If I uncheck the (2) UK entries, then everything works.

I don't use CloudFlare, so not seeing that issue.

Bob.Dig

I think there is a misunderstanding. Top-Spammer in geo-ip blocks the whole country in the list, not just spammers. That is why the USA is not in that list, otherwise it probably would be the first place. It has nothing to do with spammers in particular other than that much spam is coming from those countries.

spaceboy

@Bob-Dig thanks for the response but that doesnt explain what is being seen in the first issue i reported.

Even if i try just the top sp*mmers list and just inbound connections this breaks my pfsense in that i lose all external access. I can see in the log that all outbound DNS queries are blocked.

Further, as i say the Lawrence systems video explicitly adds the top sp*mmers list and blocks it both directions.

According to Kapersky, the USA is the second biggest source of sp*m after China...

had to * as the post got flagged as sp*m lol

Bob.Dig

@spaceboy said in pfBlockerNG devel GeoIP Problems:

Further, as i say the Lawrence systems video explicitly adds the top sp*mmers list and blocks it both directions.

This guy is from the US, not the UK.
But sure, you got a point somewhat there with inbound only, that has someone other to explain.

spaceboy

bump. hoping for a response from the developer if possible please

serbus

@spaceboy said in pfBlockerNG devel GeoIP Problems:

Even if i try just the top sp*mmers list and just inbound connections this breaks my pfsense in that i lose all external access.
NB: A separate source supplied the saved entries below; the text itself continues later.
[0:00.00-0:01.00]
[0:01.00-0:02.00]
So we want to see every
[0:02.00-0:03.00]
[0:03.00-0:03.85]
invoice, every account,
I can see in the log that all outbound DNS queries are blocked.

Hello!

Check the system firewall log for the name of the rule that is blocking your outbound dns requests. It should not be a pfb rule if you are only using it to block inbound.

John

Glab66

Sorry if this has been answered elsewhere, but it seems that this problem still exists.
I have been tinkering with this since yesterday, and, to me, this particular rule have very weird behaviors.
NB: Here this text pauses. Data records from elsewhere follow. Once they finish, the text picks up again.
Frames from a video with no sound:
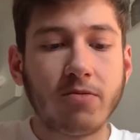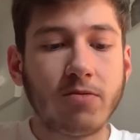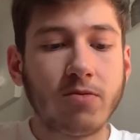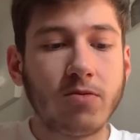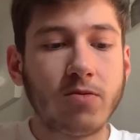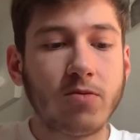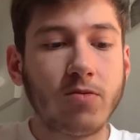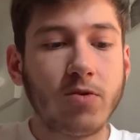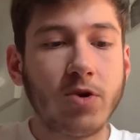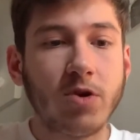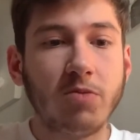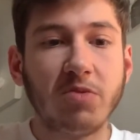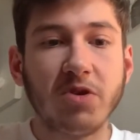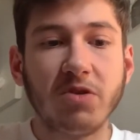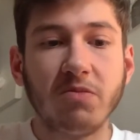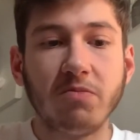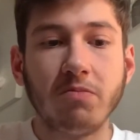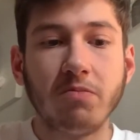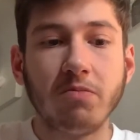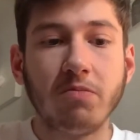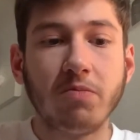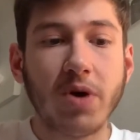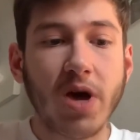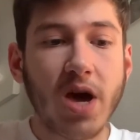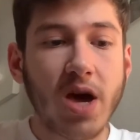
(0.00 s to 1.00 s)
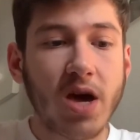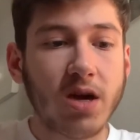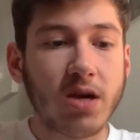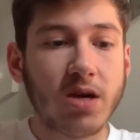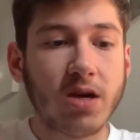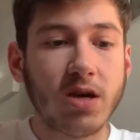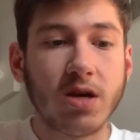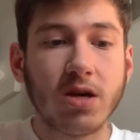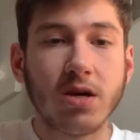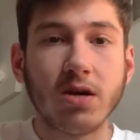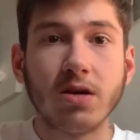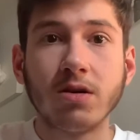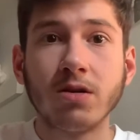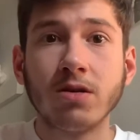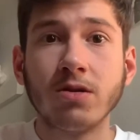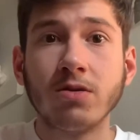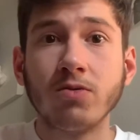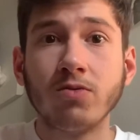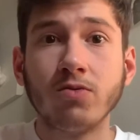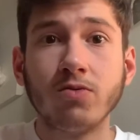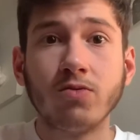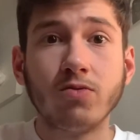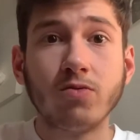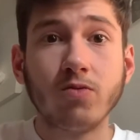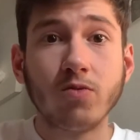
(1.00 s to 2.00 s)
We've been begging,
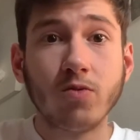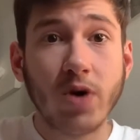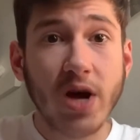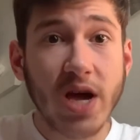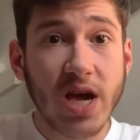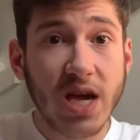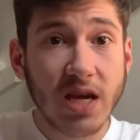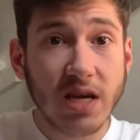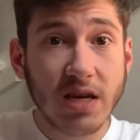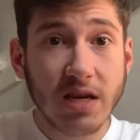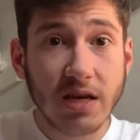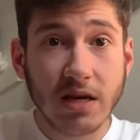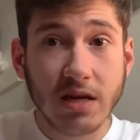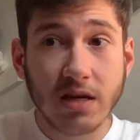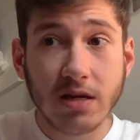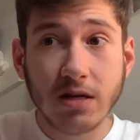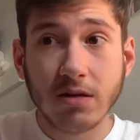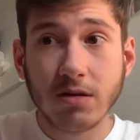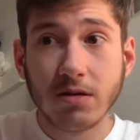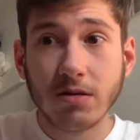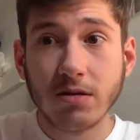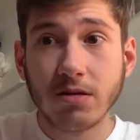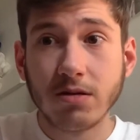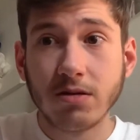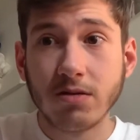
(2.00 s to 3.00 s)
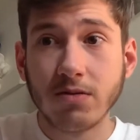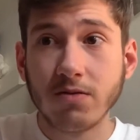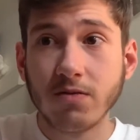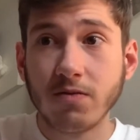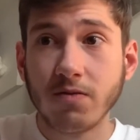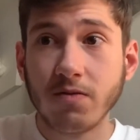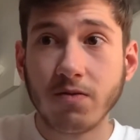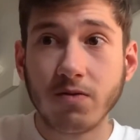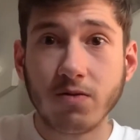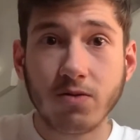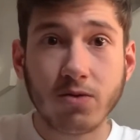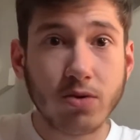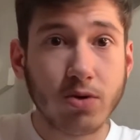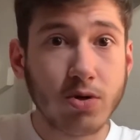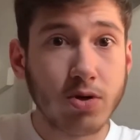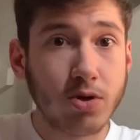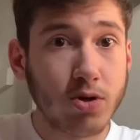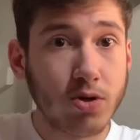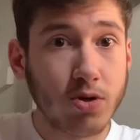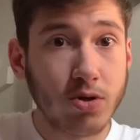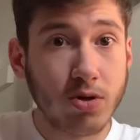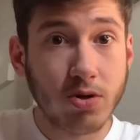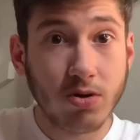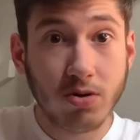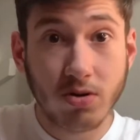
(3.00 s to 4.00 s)
waiting for a
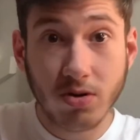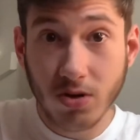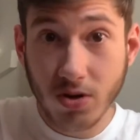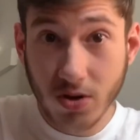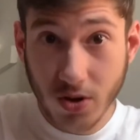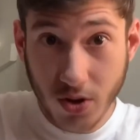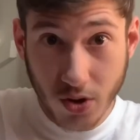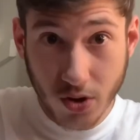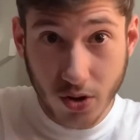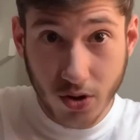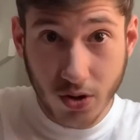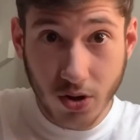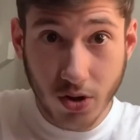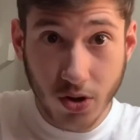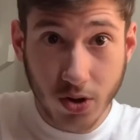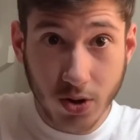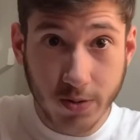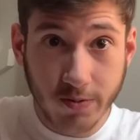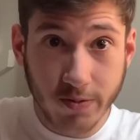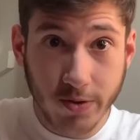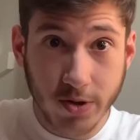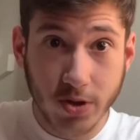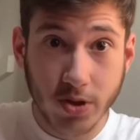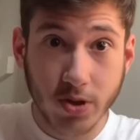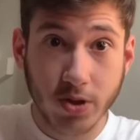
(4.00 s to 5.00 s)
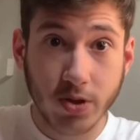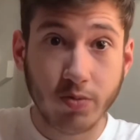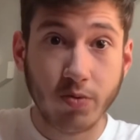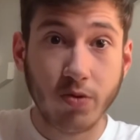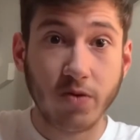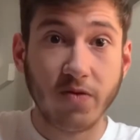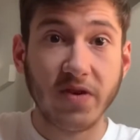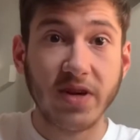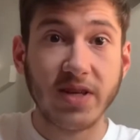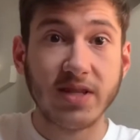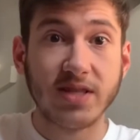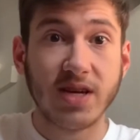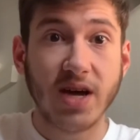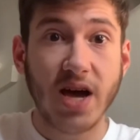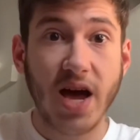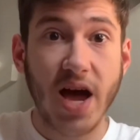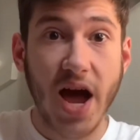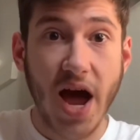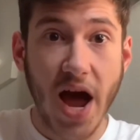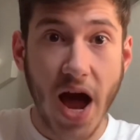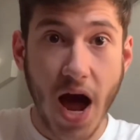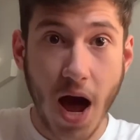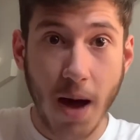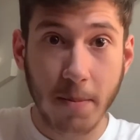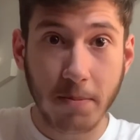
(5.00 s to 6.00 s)
third Ghostbusters movie to
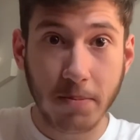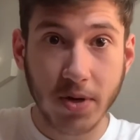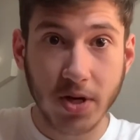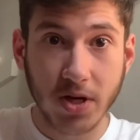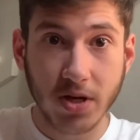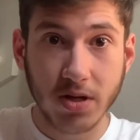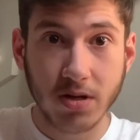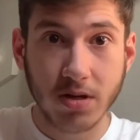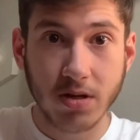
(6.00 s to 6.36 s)
happen.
Enabling top spammers rule, just for inbound, also kills my internet connection.
Here's the rule, in floating:

Here are the logs:

The same logs in text format:

Apr 23 09:01:17,1770009281,pppoe0,WAN_ADSL,block,4,17,UDP,x.x.x.x,8.8.8.8,58694,53,out,US,pfB_Top_v4,8.8.0.0/14,US_v4,dns.google,wan,null,+
Apr 23 09:01:17,1770009281,pppoe0,WAN_ADSL,block,4,17,UDP,x.x.x.x,8.8.8.8,58694,53,out,US,pfB_Top_v4,8.8.0.0/14,US_v4,dns.google,wan,null,-
Apr 23 09:21:45,1770009281,pppoe0,WAN_ADSL,block,4,1,ICMP,x.x.x.x,8.8.8.8,request,52656,out,US,pfB_Top_v4,8.8.0.0/14,US_v4,dns.google,wan,null,+
Apr 23 09:21:46,1770009281,pppoe0,WAN_ADSL,block,4,1,ICMP,x.x.x.x,8.8.8.8,request,49017,out,US,pfB_Top_v4,8.8.0.0/14,US_v4,dns.google,wan,null,+

I have found 2 ways to make this work:
=> in the floating auto generated rule, change direction to in (any by default)
=> or, disable "Floating rules" in the "IP Interface/Rules Configuration" of pfBlockerNG

But, a question remains: why does this rule triggers knowing that the source IP of the blocked packets is not in the 8.8.0.0/14 network (it's my public ADSL IP) ???

spaceboy

@glab66 just coming back to this many months later to confirm that your solution works.

any chance anyone involved with the development of pfblocker can respond here and confirm if this is a known problem?

thanks!

Bob.Dig

Don't use floating I guess. It is not the default anyways.